If you are being prosecuted, find yourself an excellent Rochester criminal lawyer before you go any farther. Don’t make the mistake of going to court alone.
The 4 Phases of Criminal Trials in the USA
Law works differently all over the world, so we will look specifically into the 4 phases of criminal trials in the US.
1 – The Pre-Trial Motions are filed
The pre-trial motions are filed, which will ultimately summon participants to appear before the judge. Before any of this happens, you will have been investigated by the police. If you are the accuser, you will have had reason to have the recipient investigated. A trial won’t go ahead unless the prosecutor thinks they have enough evidence to charge. All this will have been worked out prior to the pre-trial motions being filed.

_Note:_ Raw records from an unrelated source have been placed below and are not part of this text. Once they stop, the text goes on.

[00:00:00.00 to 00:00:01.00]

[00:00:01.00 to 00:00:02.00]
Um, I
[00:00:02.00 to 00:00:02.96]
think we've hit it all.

The pre-trial motions trigger the onset of a court date. They will lead to a conference, in the hopes that things can be settled out of court. The defendant reviews the details held against them, but no other statements or witness testimony is given.
2 – The Trial Takes Place
During this time, the prosecution tries to convince the jury that the defendant is guilty. The judge, an impartial participant, must be convinced beyond all reasonable doubt of the defendant’s guilt. If they are not convinced, the defendant will likely get off lightly.

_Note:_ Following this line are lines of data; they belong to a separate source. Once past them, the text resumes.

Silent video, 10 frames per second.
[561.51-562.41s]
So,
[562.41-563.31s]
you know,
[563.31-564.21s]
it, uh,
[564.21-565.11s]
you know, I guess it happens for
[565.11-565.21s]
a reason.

Trials can last days, weeks, and even months. The process features jury selection, the opening and closing statements, any witness testimony, a review of all evidence held, expert opinions, and will culminate in the Jury’s instruction and the judge’s decision.
3 – The Sentencing Process
When all has been said and done, the judge will retire to consider the verdict. The sentencing process happens when both the jury and the judge have come to a consensus of guilt. The judge is solely in charge of passing sentence. Once they have done so, the defendant is either free to go about their life or must carry out the punishment as described in the court of law.
4 – Your right to Appeal
Everyone ever tried in court after a legal error was made, has the right to appeal their innocence. You can do this by bringing your case to a higher court, who can overrule the judges first decision. The appeal will be heard by a team of judges, who hear your case again but this time through your lawyers’ briefs. Once considered, they will make a final decision on your case.
Still need Help?
If you find you are still in need of further clarity, you should speak to a lawyer in advance. If you are being tried yourself, a lawyer is an absolute must-have. Don’t get caught out trying to represent yourself… it isn’t worth the jail time.